Exercise:
The response should contain all of the records, copied exactly, and none of the images.
# # # #
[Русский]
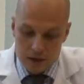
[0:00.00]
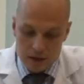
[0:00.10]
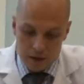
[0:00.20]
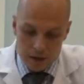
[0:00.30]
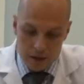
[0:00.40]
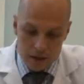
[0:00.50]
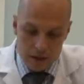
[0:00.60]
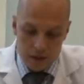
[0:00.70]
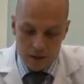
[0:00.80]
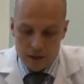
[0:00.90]

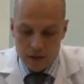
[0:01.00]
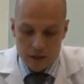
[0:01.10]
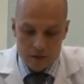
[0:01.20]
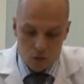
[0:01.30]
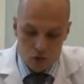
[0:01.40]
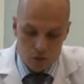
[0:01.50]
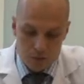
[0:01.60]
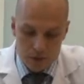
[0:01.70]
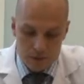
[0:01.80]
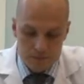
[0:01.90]
и для того,
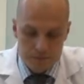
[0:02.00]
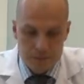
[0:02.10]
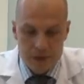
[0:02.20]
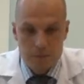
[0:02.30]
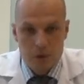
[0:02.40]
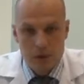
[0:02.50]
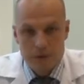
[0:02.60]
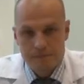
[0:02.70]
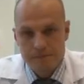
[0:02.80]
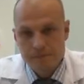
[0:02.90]
чтобы не было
# # # #
Response for this exercise:
[Русский]
[0:00.00]
[0:00.10]
[0:00.20]
[0:00.30]
[0:00.40]
[0:00.50]
[0:00.60]
[0:00.70]
[0:00.80]
[0:00.90]

[0:01.00]
[0:01.10]
[0:01.20]
[0:01.30]
[0:01.40]
[0:01.50]
[0:01.60]
[0:01.70]
[0:01.80]
[0:01.90]
и для того,
[0:02.00]
[0:02.10]
[0:02.20]
[0:02.30]
[0:02.40]
[0:02.50]
[0:02.60]
[0:02.70]
[0:02.80]
[0:02.90]
чтобы не было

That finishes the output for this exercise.